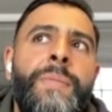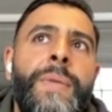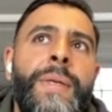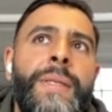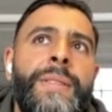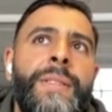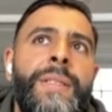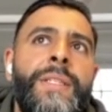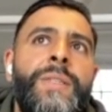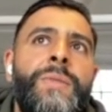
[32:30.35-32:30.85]

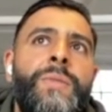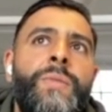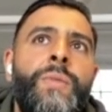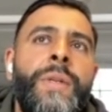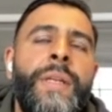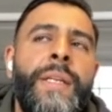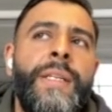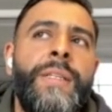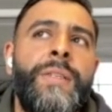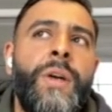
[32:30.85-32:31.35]
business
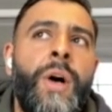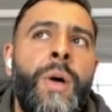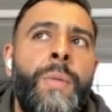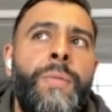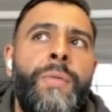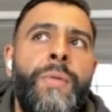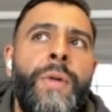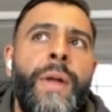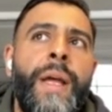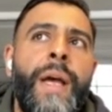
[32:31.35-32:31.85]
needed to
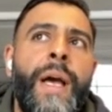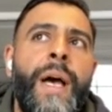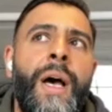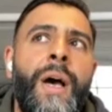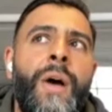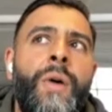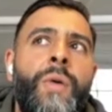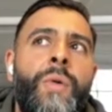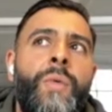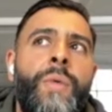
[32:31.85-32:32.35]
operate,
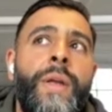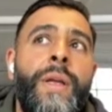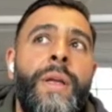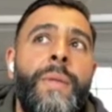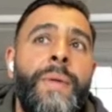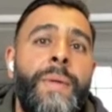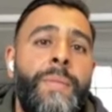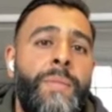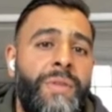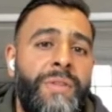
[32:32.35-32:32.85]
how we
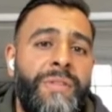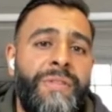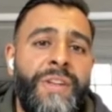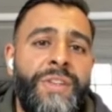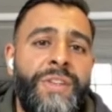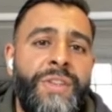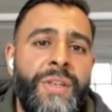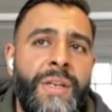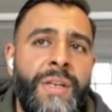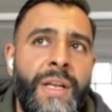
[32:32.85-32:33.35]
could be more
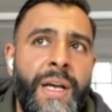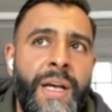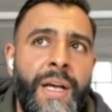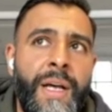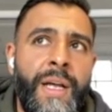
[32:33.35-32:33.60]
efficient.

→ **EXERCISE REQUIREMENTS**:
The copy must start at the line containing "[32:31.85-32:32.35]" and end at the last line of the data, matching each line exactly. It must hold no pictures.

→ **RESULT**:
[32:31.85-32:32.35]
operate,
[32:32.35-32:32.85]
how we
[32:32.85-32:33.35]
could be more
[32:33.35-32:33.60]
efficient.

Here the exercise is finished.